Exercise material:
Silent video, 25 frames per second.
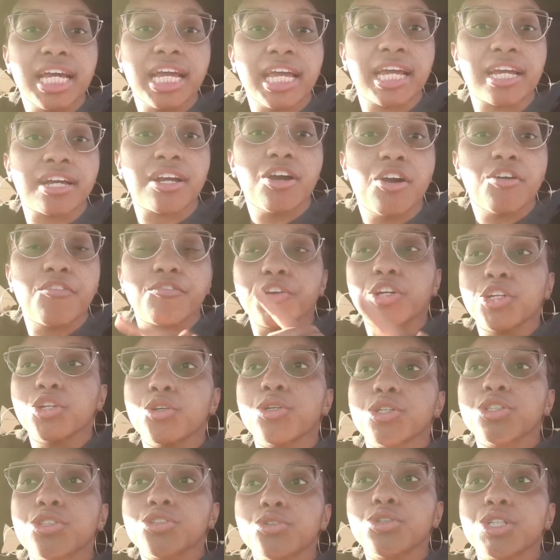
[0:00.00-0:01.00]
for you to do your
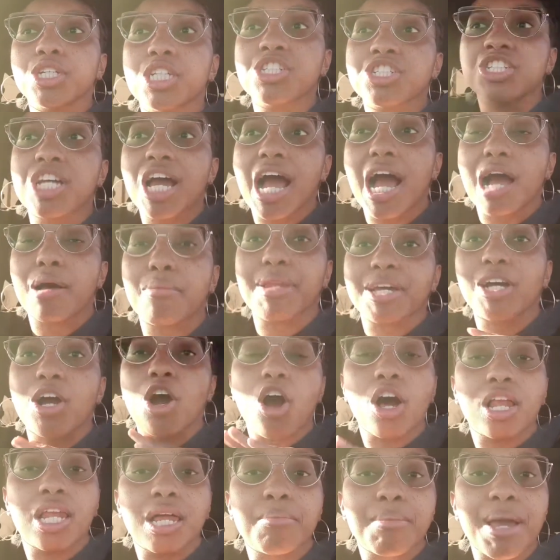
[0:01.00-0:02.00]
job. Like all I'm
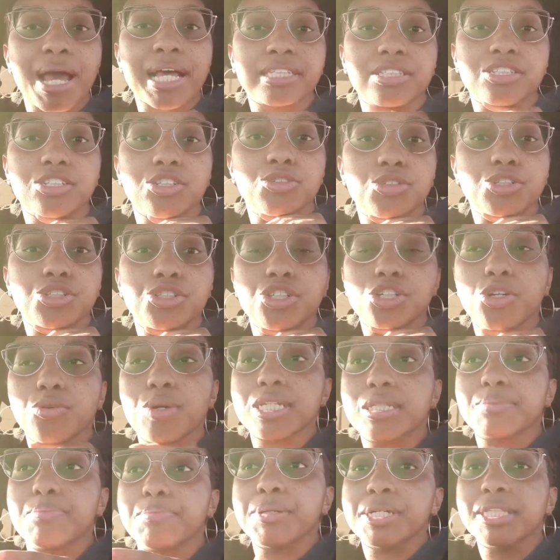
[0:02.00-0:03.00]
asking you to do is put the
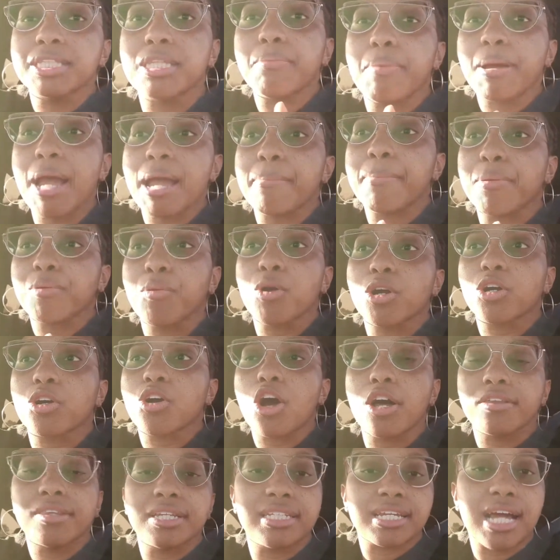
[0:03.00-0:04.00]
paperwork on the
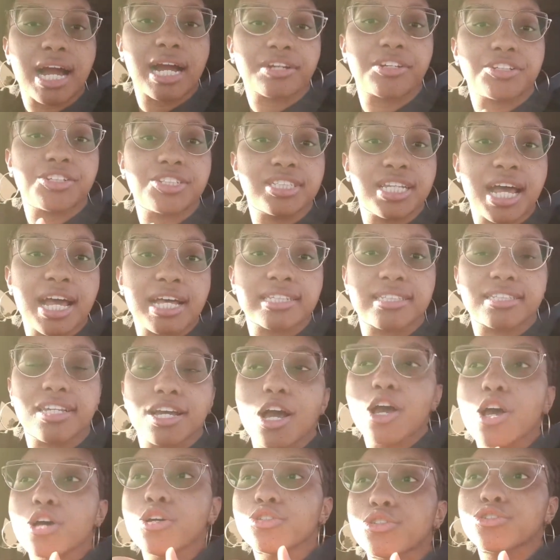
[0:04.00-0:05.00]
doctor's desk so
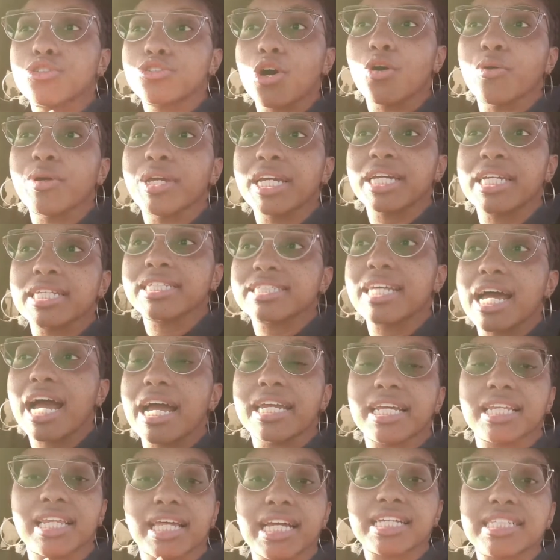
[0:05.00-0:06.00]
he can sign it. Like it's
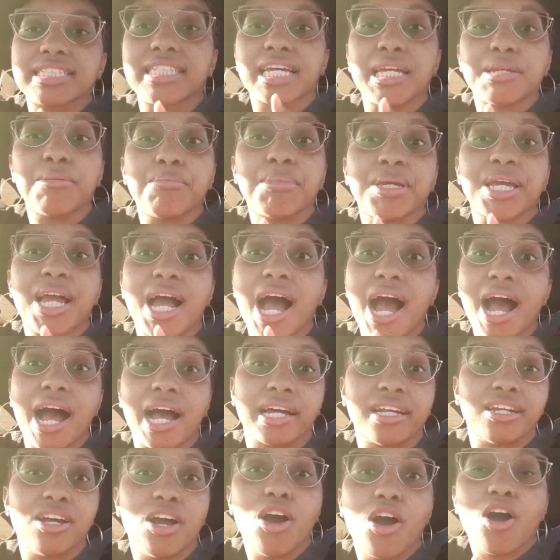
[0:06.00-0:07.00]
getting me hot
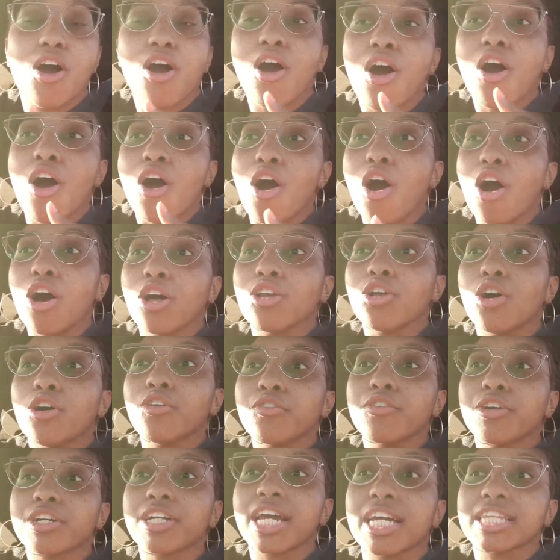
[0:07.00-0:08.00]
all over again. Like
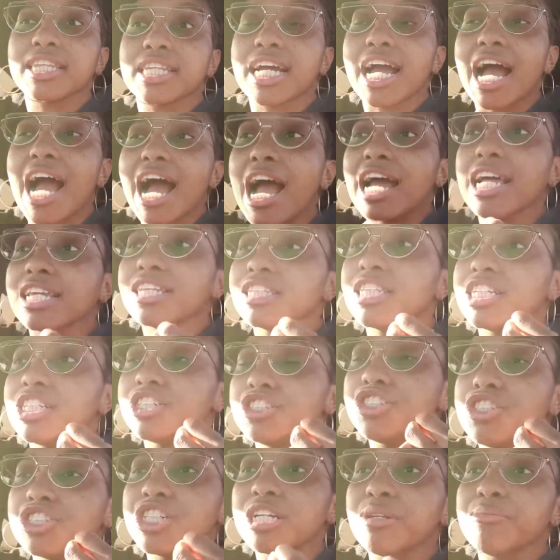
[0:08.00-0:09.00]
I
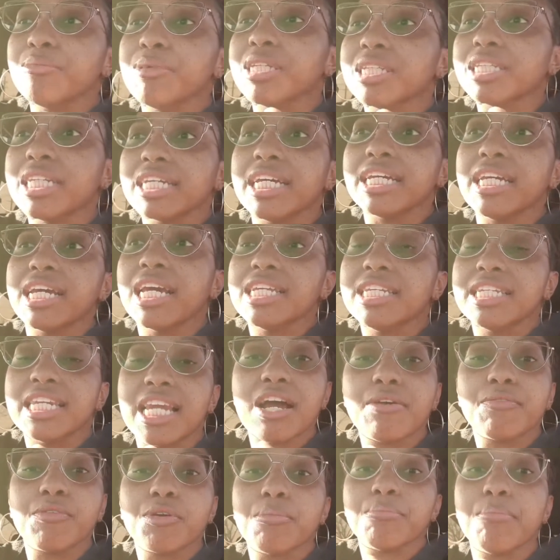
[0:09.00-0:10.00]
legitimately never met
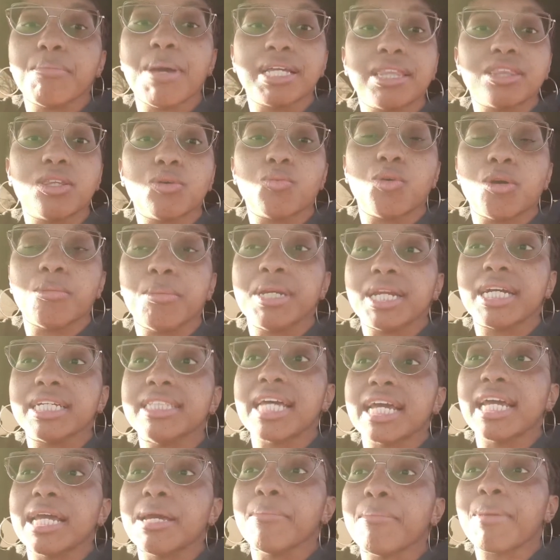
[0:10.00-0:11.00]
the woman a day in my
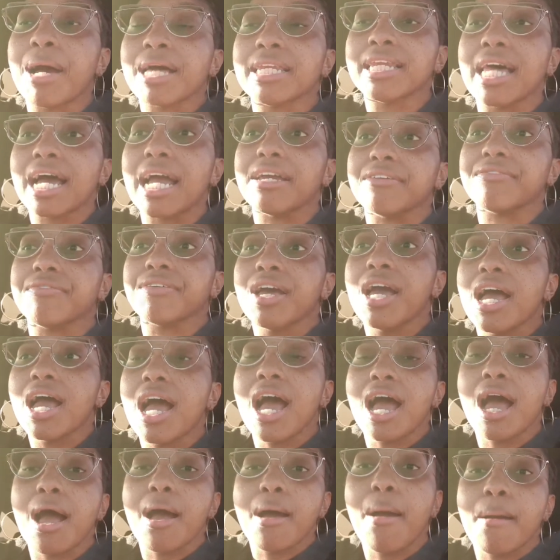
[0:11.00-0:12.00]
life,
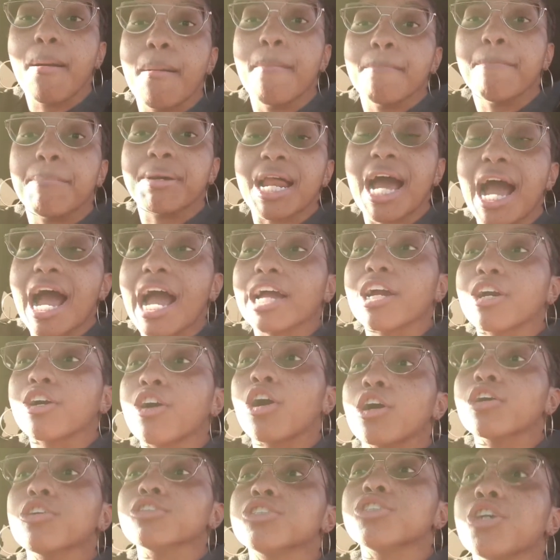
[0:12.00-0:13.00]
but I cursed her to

---

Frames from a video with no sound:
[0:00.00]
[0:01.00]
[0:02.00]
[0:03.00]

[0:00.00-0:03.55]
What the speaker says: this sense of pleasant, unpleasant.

* * *

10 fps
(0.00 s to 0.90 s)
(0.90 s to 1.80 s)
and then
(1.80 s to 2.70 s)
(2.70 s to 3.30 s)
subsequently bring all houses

To do: From the data above, work out how many lines hold "video". Answer with the number alone.

Result below: 2